By the end of this chapter, you will be able to:
This chapter explains the concepts of databases, including their creation, manipulation and control, and transforming tables into pandas DataFrames.
This chapter of our data journey is focused on RDBMS (Relational Database Management Systems) and SQL (Structured Query Language). In the previous chapter, we stored and read data from a file. In this chapter, we will read structured data, design access to the data, and create query interfaces for databases.
Data has been stored in RDBMS format for years. The reasons behind it are as follows:
As we can see in the following chart, the market of DBMS is big. This chart was produced based on market research that was done by Gartner, Inc. in 2016:
We will learn and play around with some basic and fundamental concepts of database and database management systems in this chapter.
An RDBMS is a piece of software that manages data (represented for the end user in a tabular form) on physical hard disks and is built using the Codd's relational model. Most of the databases that we encounter today are RDBMS. In recent years, there has been a huge industry shift toward a newer kind of database management system, called NoSQL (MongoDB, CouchDB, Riak, and so on). These systems, although in some aspects they follow some of the rules of RDBMS, in most cases reject or modify them.
The RDBMS structure consists of three main elements, namely the storage engine, query engine, and log management. Here is a diagram that shows the structure of a RDBMS:
The following are the main concepts of any RDBMS structure:
We will focus on the query engine in this chapter.
Structured Query Language or SQL (pronounced sequel), as it is commonly known, is a domain-specific language that was originally designed based on E.F. Codd's relational model and is widely used in today's databases to define, insert, manipulate, and retrieve data from them. It can be further sub-divided into four smaller sub-languages, namely DDL (Data Definition Language), DML (Data Manipulation Language), DQL (Data Query Language), and DCL (Data Control Language). There are several advantages of using SQL, with some of them being as follows:
The main areas of focus for the following topic will be DDL, DML, and DQL. The DCL part is more for database administrators.
Notice the use of uppercase letters. It is not a specification and you can use lowercase letters, but it is a widely followed convention and we will use that in this book.
Once you define and insert data in a database, it can be represented as follows:
Another thing to remember about RDBMS is relations. Generally, in a table, we have one or more columns that will have unique values for each row in the table. We call them primary keys for the table.
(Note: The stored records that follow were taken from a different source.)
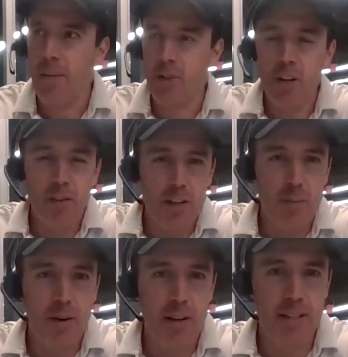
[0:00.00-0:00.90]
And I'm sure you've
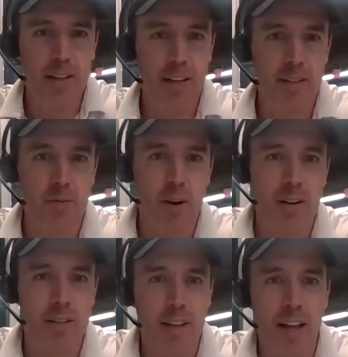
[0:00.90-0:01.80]
experienced this
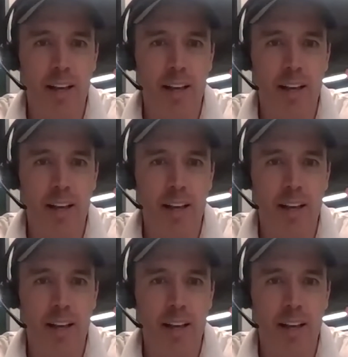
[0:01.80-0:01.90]
where it's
We should be aware that we will encounter unique values across the rows, which are not primary keys. The main difference between them and primary keys is the fact that a primary key cannot be null.
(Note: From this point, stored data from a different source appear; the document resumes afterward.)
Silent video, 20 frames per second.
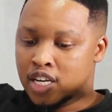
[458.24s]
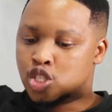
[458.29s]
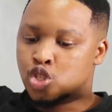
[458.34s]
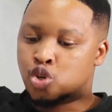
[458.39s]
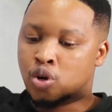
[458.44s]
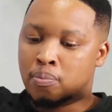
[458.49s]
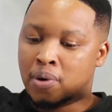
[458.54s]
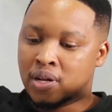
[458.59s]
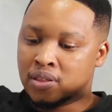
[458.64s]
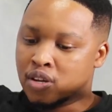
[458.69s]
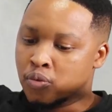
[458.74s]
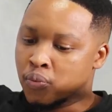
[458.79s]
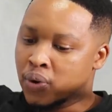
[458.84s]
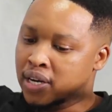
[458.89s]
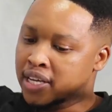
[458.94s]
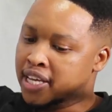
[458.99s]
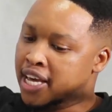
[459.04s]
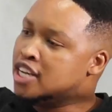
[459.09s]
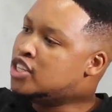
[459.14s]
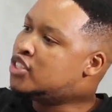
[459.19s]
Let's talk about the
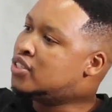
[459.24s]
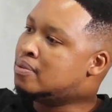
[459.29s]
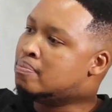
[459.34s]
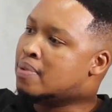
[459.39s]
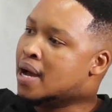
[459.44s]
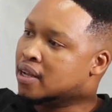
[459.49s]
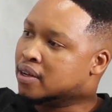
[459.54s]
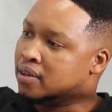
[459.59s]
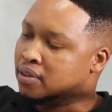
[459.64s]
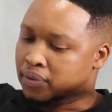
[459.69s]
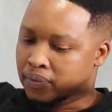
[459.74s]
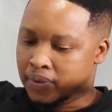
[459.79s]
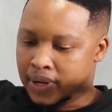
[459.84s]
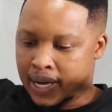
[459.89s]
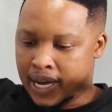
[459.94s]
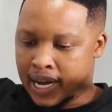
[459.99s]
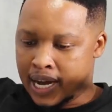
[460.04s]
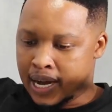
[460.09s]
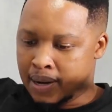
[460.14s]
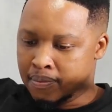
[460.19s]
relegation battle.
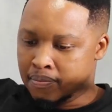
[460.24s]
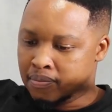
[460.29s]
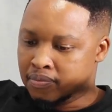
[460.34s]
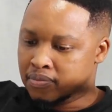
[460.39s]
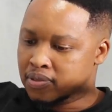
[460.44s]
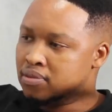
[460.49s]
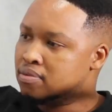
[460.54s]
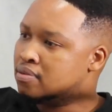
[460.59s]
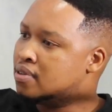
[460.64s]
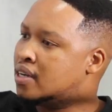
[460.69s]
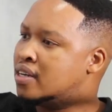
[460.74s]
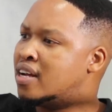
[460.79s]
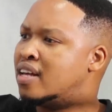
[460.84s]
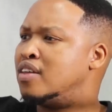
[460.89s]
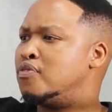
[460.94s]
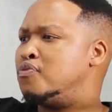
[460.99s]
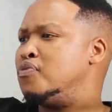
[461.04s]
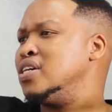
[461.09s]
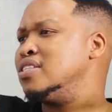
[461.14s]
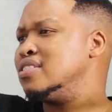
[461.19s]

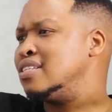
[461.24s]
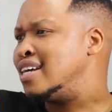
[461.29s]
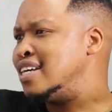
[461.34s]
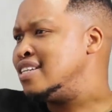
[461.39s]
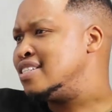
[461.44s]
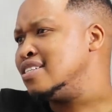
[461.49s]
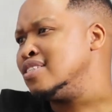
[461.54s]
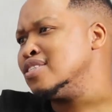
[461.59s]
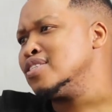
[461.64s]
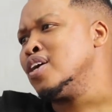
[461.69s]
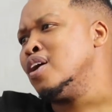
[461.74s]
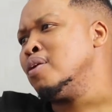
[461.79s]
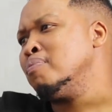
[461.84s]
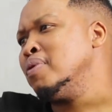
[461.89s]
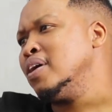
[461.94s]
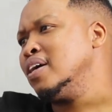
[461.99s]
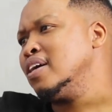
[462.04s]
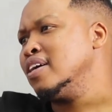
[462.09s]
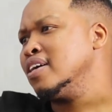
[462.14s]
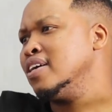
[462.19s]
Another fascinating
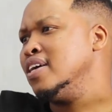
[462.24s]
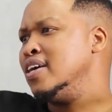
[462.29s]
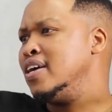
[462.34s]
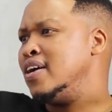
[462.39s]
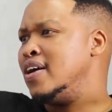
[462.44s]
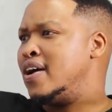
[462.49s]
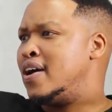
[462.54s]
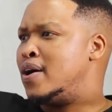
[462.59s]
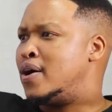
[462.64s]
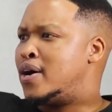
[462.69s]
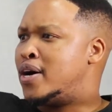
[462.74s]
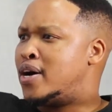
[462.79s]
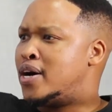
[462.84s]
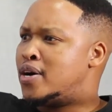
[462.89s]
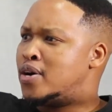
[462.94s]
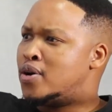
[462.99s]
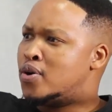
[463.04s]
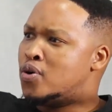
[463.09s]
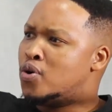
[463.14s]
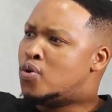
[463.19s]
topic.
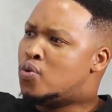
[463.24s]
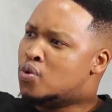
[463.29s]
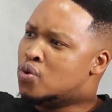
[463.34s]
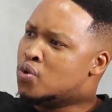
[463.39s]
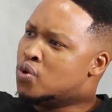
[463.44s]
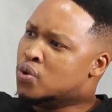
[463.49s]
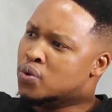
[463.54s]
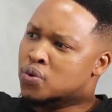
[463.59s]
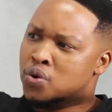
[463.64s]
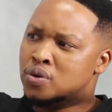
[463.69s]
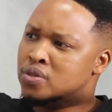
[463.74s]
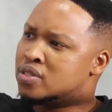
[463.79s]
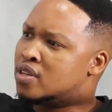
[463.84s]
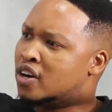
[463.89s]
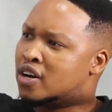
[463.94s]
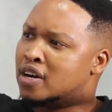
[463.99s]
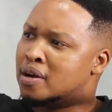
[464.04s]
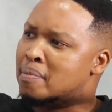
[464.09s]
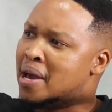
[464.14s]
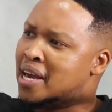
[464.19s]
Who's
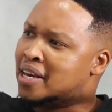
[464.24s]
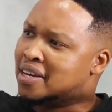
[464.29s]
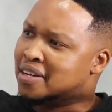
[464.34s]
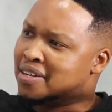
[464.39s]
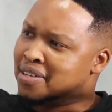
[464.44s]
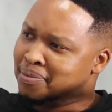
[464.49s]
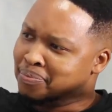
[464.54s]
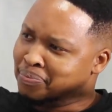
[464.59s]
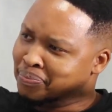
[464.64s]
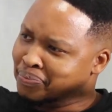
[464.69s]
not going to make it?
By using the primary key of one table and mentioning it as a foreign key in another table, we can establish relations between two tables. A certain table can be related to any finite number of tables. The relations can be 1:1, which means that each row of the second table is uniquely related to one row of the first table, or 1 :N, N:1, or N: M. An example of relations is as follows:
With this brief refresher, we are now ready to jump into hands-on exercises and write some SQL to store and retrieve data.
In this topic, we will focus on how to write some basic SQL commands, as well as how to connect to a database from Python and use it effectively within Python. The database we will choose here is SQLite. There are other databases, such as Oracle, MySQL, Postgresql, and DB2. The main tricks that you are going to learn here will not change based on what database you are using. But for different databases, you will need to install different third-party Python libraries (such as Psycopg2 for Postgresql, and so on). The reason they all behave the same way (apart for some small details) is the fact that they all adhere to PEP249 (commonly known as Python DB API 2).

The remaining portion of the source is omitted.